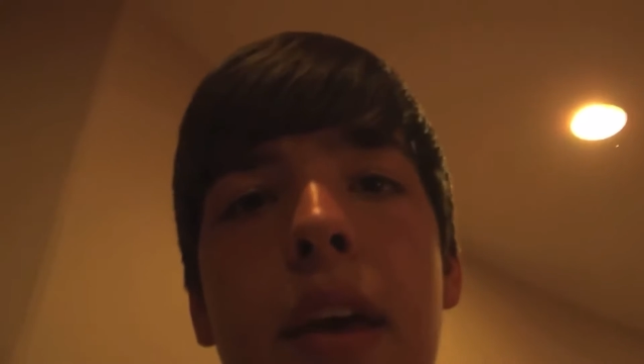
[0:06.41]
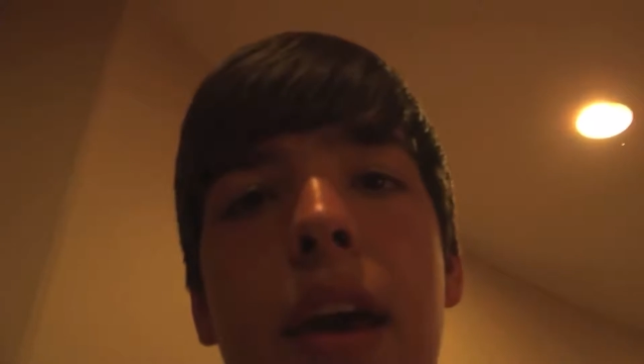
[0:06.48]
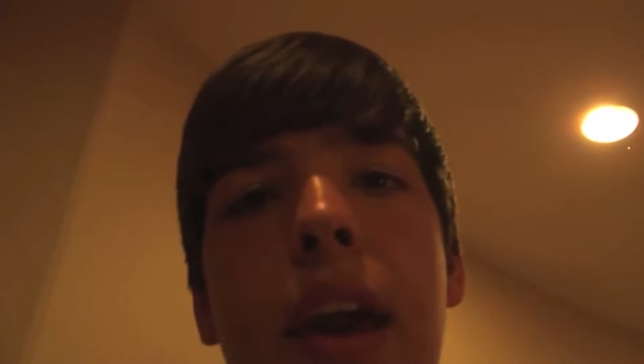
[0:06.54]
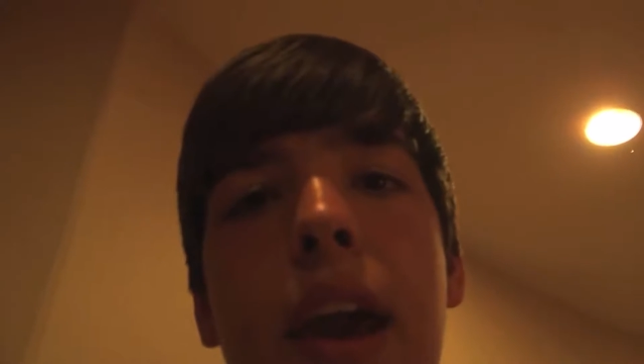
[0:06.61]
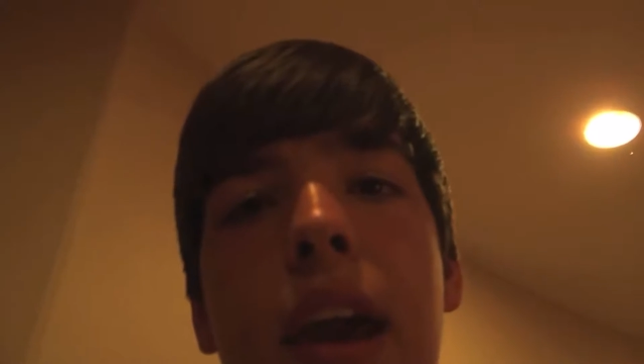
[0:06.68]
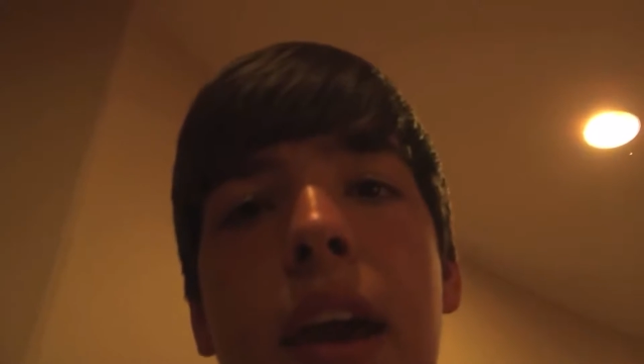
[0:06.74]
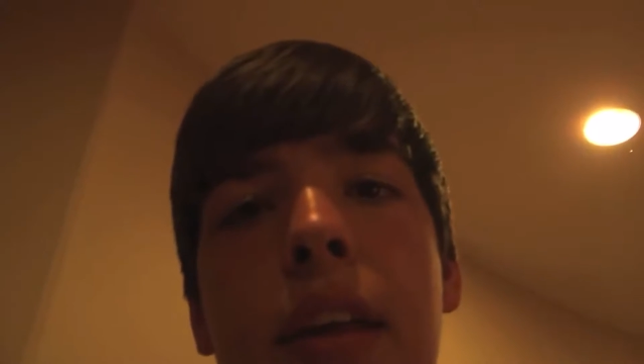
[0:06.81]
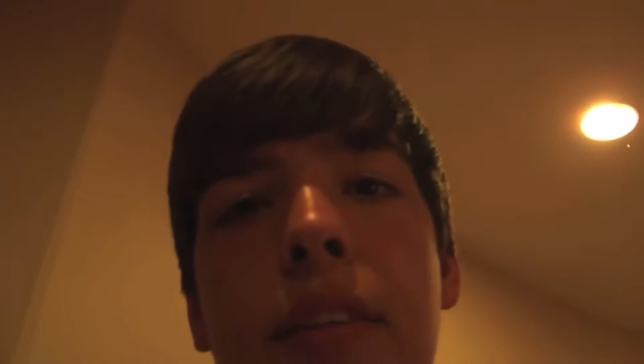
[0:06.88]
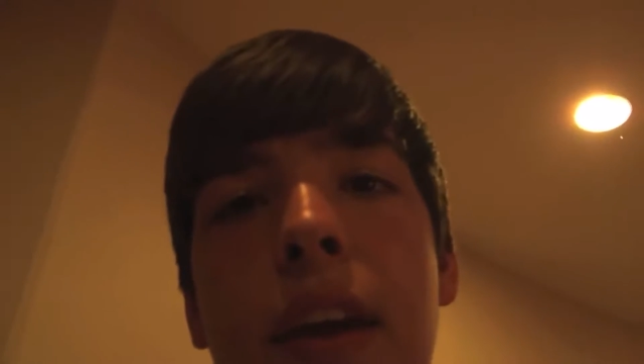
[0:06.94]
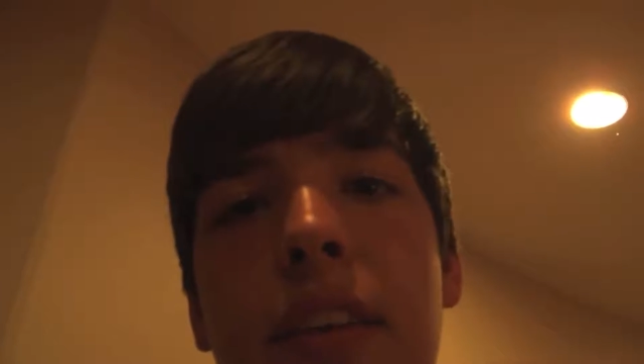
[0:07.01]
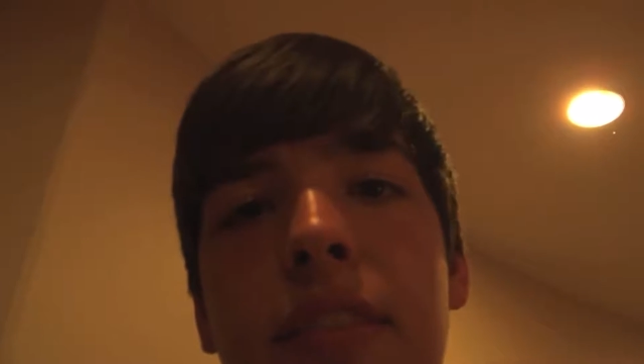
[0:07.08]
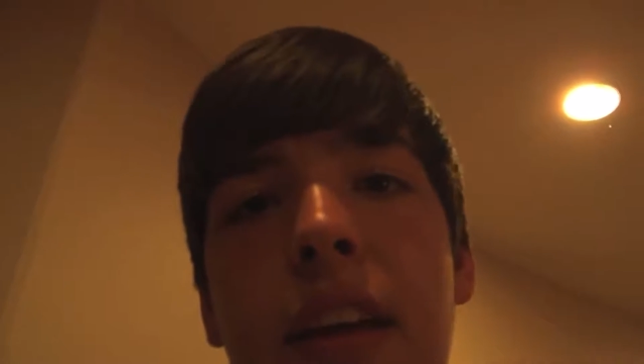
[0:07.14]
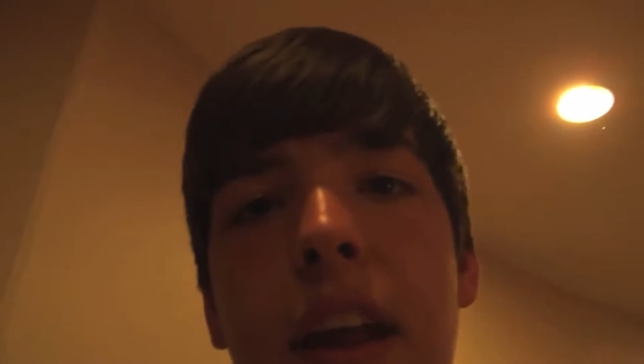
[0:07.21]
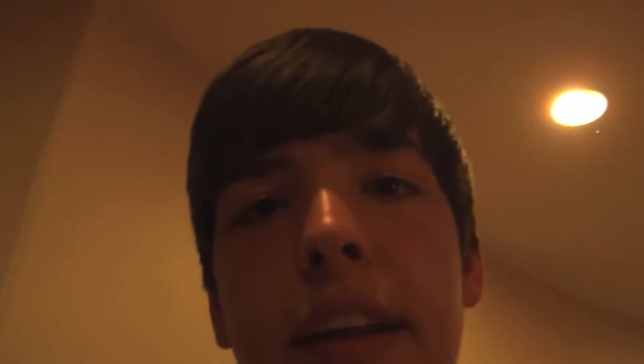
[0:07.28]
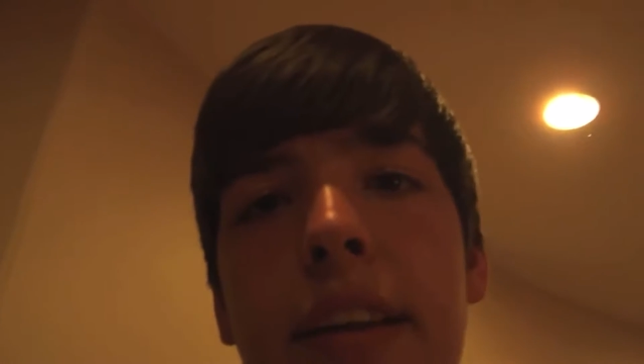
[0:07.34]
and they
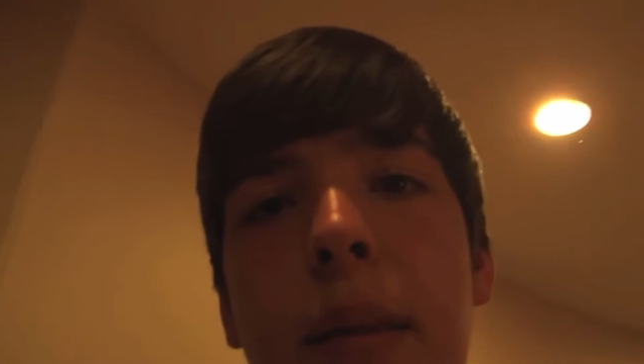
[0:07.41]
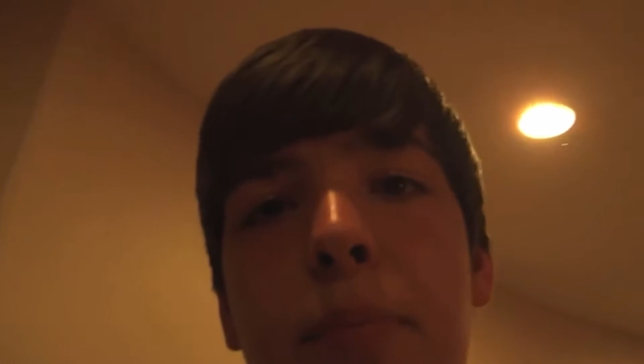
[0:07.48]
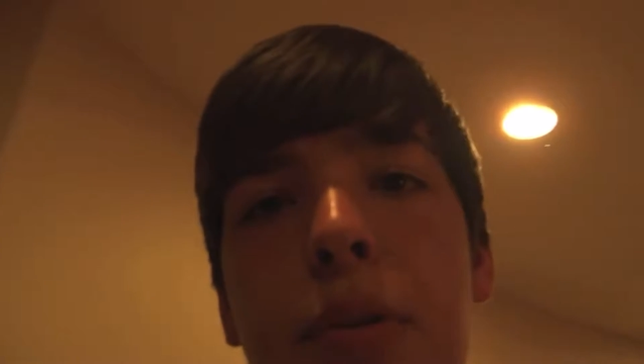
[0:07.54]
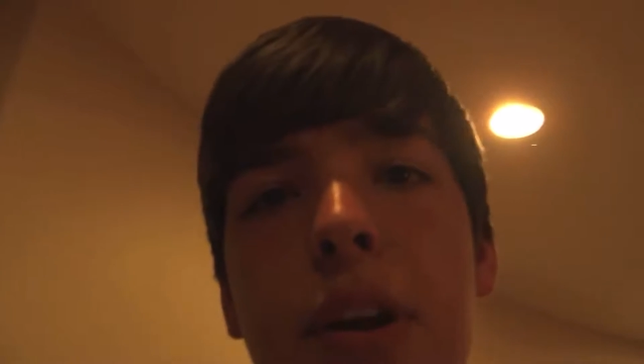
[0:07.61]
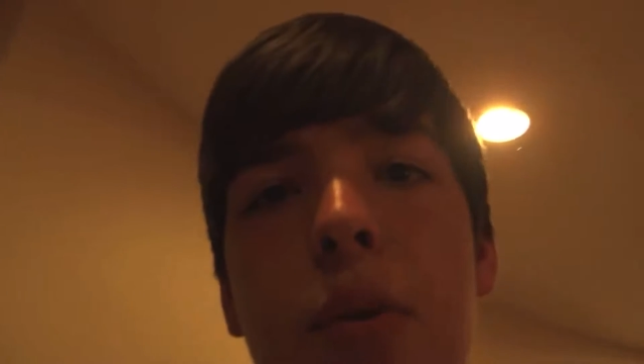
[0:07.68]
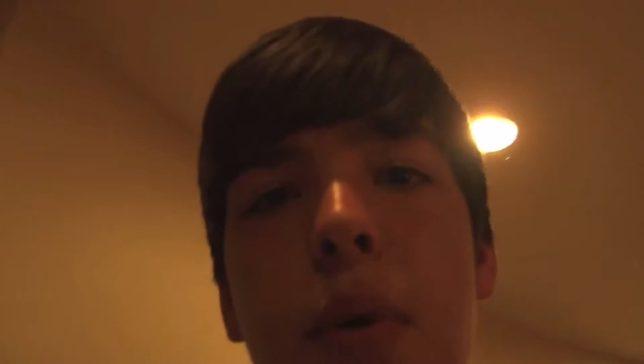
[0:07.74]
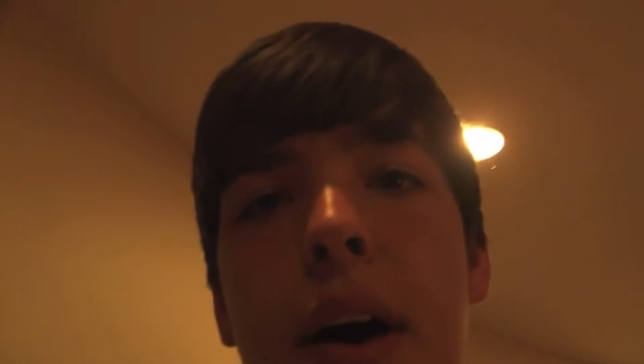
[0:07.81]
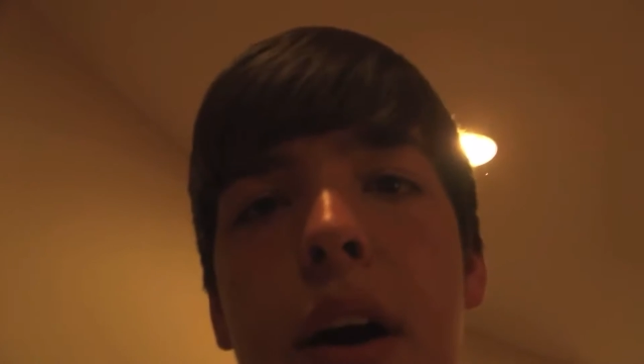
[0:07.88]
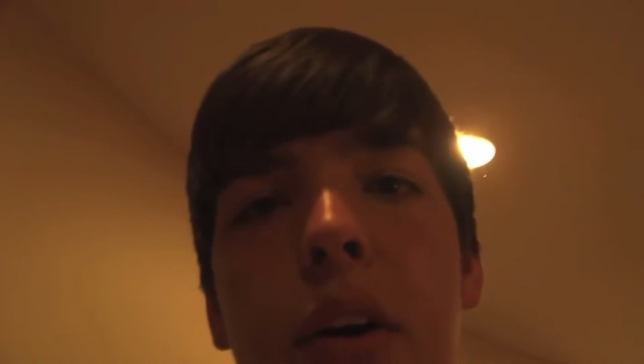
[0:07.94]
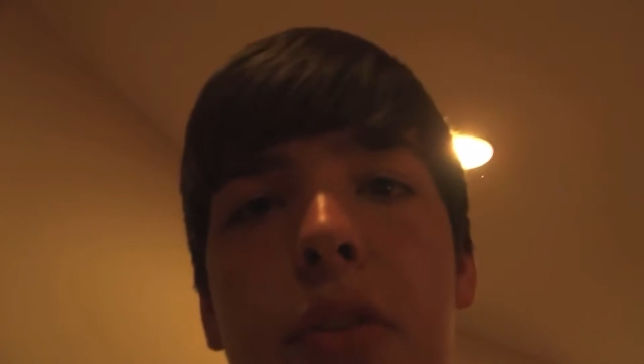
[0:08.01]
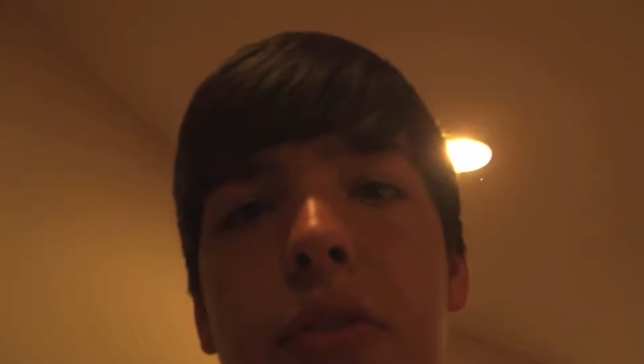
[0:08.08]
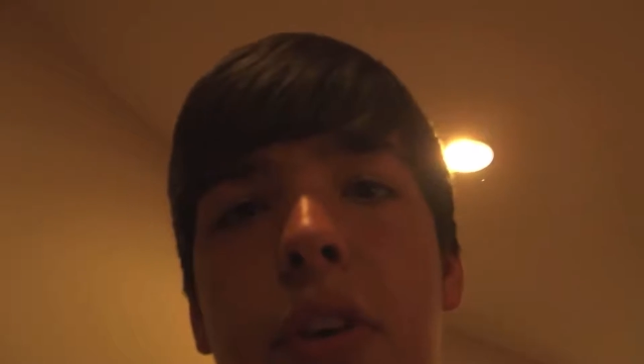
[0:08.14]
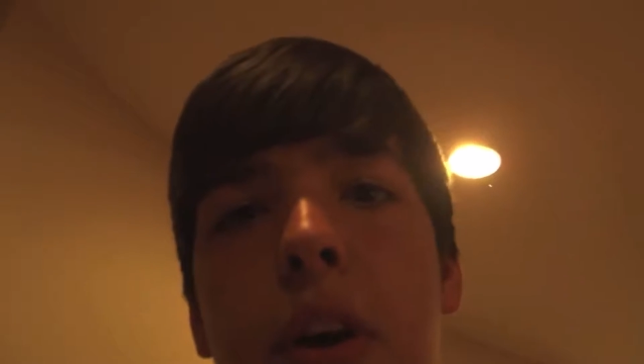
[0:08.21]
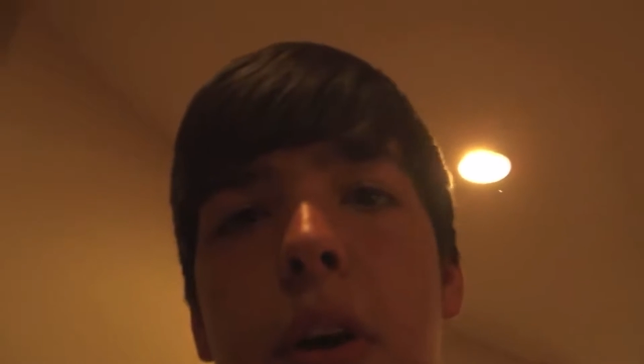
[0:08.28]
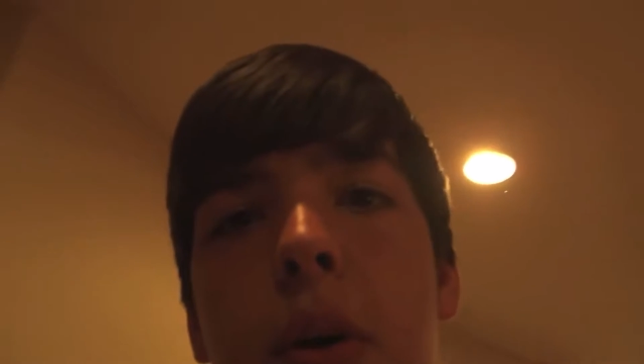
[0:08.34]
said I did pretty well
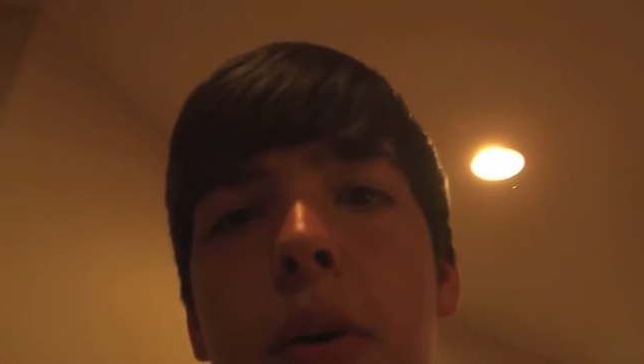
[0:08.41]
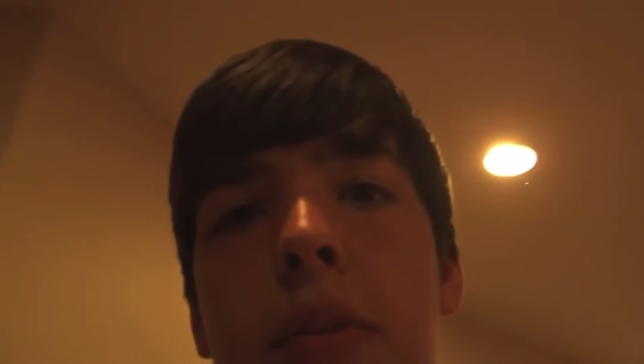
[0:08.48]
so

Instructions for the task -> Leave out the images and copy every record above exactly.

Response to this task ->
[0:06.41]
[0:06.48]
[0:06.54]
[0:06.61]
[0:06.68]
[0:06.74]
[0:06.81]
[0:06.88]
[0:06.94]
[0:07.01]
[0:07.08]
[0:07.14]
[0:07.21]
[0:07.28]
[0:07.34]
and they
[0:07.41]
[0:07.48]
[0:07.54]
[0:07.61]
[0:07.68]
[0:07.74]
[0:07.81]
[0:07.88]
[0:07.94]
[0:08.01]
[0:08.08]
[0:08.14]
[0:08.21]
[0:08.28]
[0:08.34]
said I did pretty well
[0:08.41]
[0:08.48]
so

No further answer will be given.